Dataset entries
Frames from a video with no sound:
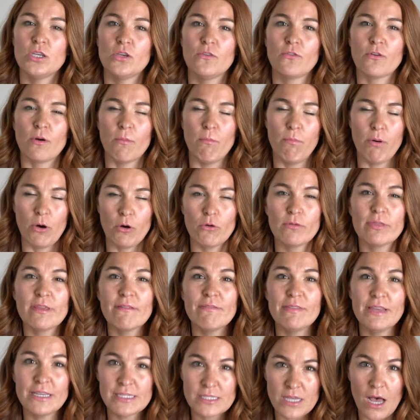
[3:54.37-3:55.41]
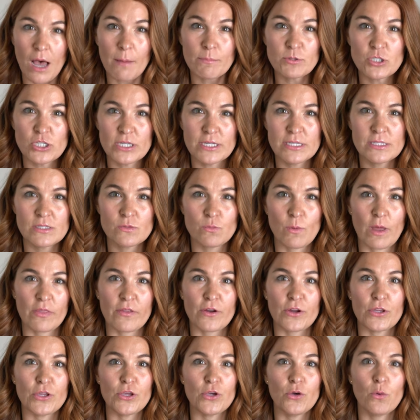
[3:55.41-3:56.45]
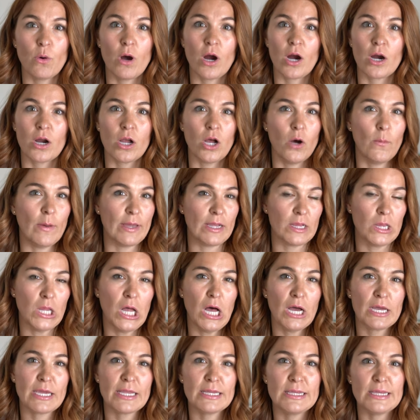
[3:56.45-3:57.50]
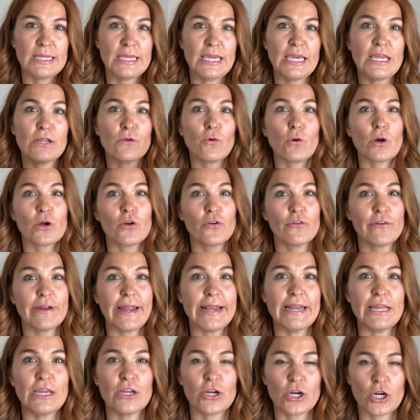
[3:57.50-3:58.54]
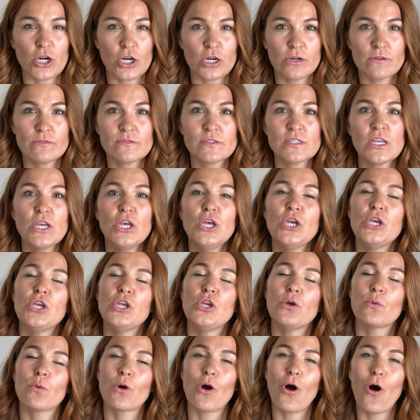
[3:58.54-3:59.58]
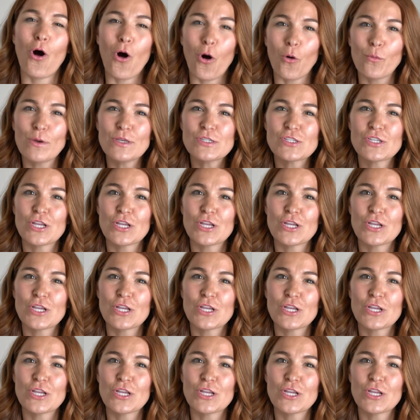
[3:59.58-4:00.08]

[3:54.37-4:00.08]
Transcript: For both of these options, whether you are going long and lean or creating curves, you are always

• REQUIRED ACTION:
In the copy, include every line of the records exactly and none of the images.

• TASK OUTPUT:
Frames from a video with no sound:
[3:54.37-3:55.41]
[3:55.41-3:56.45]
[3:56.45-3:57.50]
[3:57.50-3:58.54]
[3:58.54-3:59.58]
[3:59.58-4:00.08]

[3:54.37-4:00.08]
Transcript: For both of these options, whether you are going long and lean or creating curves, you are always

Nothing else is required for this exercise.